**SOURCE MATERIAL:**
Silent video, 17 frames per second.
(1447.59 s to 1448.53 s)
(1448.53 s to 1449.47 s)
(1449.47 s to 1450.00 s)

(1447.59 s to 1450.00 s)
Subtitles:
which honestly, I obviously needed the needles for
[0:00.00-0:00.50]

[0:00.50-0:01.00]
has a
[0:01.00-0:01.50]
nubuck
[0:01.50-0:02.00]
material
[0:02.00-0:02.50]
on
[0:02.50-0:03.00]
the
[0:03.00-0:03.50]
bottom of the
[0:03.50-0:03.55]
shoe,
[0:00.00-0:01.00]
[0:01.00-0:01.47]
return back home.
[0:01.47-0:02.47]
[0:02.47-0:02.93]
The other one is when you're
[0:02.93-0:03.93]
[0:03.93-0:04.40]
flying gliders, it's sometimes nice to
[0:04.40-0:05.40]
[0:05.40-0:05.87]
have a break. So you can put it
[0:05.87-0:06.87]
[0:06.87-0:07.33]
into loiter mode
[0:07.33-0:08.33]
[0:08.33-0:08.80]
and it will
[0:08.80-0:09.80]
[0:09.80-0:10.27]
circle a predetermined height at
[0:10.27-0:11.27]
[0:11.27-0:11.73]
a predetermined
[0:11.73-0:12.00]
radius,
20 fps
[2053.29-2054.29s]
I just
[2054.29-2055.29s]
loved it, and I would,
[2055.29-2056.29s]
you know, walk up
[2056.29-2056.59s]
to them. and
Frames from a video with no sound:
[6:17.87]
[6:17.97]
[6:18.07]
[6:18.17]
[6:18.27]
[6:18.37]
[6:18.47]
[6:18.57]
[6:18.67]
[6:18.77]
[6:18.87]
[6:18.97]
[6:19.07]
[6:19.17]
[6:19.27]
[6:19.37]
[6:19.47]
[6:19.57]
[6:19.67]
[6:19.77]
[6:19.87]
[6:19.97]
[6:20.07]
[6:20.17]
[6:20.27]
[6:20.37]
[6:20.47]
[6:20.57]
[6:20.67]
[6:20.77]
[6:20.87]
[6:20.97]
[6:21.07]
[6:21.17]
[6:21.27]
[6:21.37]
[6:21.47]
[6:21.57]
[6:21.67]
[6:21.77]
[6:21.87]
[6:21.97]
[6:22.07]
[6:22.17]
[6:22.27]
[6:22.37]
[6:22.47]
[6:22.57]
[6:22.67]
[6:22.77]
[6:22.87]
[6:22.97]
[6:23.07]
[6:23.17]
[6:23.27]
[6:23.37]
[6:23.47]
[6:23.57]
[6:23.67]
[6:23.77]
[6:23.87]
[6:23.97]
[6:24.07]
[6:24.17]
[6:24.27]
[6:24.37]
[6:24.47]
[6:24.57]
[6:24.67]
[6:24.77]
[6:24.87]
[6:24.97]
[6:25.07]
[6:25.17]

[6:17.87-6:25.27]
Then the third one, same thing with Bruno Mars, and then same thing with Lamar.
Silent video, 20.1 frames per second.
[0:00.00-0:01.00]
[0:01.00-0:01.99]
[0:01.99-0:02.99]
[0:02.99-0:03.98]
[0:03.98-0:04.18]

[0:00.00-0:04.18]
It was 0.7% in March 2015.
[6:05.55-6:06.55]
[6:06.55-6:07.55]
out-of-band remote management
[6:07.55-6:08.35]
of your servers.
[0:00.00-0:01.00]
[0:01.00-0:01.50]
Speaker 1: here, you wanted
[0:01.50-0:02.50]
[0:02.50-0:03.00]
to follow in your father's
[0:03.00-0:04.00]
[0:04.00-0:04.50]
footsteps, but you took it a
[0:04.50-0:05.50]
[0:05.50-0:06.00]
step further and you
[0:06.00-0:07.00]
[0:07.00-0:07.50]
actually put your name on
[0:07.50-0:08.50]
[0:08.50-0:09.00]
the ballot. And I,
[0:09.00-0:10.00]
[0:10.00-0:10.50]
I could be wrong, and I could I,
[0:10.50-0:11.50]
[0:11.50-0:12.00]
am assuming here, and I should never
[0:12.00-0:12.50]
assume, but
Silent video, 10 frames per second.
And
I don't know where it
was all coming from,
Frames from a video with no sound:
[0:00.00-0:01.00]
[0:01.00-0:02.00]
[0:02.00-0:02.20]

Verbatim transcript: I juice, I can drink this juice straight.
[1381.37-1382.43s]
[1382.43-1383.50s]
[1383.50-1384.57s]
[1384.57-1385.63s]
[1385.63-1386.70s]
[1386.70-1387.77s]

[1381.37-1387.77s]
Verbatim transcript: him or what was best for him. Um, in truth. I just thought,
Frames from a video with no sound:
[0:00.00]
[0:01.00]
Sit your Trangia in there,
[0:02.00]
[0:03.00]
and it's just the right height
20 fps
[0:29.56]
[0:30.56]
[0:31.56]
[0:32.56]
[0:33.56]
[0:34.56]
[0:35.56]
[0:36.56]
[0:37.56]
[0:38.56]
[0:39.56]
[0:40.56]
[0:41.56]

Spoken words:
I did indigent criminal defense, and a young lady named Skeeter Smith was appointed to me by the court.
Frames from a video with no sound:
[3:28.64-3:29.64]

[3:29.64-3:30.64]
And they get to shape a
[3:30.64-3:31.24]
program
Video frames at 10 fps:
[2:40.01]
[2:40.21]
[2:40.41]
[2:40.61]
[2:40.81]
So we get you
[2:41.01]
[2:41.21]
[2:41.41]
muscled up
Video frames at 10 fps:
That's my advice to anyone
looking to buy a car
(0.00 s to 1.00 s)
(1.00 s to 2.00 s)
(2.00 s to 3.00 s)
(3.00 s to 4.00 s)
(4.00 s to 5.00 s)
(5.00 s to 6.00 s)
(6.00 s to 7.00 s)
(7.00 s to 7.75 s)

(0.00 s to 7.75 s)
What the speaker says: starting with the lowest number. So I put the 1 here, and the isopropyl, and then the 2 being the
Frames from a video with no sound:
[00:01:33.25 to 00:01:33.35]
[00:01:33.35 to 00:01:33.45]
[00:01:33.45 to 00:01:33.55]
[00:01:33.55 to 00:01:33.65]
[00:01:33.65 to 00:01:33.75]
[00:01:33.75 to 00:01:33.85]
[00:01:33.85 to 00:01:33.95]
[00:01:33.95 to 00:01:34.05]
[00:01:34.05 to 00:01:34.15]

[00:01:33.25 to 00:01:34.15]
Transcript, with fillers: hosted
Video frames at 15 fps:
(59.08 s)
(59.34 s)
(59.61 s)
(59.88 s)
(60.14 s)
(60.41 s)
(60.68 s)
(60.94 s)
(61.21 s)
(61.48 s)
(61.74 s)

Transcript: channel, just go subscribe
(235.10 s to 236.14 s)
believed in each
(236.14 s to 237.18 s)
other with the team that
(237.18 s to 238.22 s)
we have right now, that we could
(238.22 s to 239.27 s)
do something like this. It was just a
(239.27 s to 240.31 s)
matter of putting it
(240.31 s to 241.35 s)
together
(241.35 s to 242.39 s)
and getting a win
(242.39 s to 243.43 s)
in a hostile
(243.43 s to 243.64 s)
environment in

**EXERCISE DETAILS:**
What is needed is each line from the records with the word "Verbatim" in it.

**EXERCISE RESULT:**
Verbatim transcript: I juice, I can drink this juice straight.
Verbatim transcript: him or what was best for him. Um, in truth. I just thought,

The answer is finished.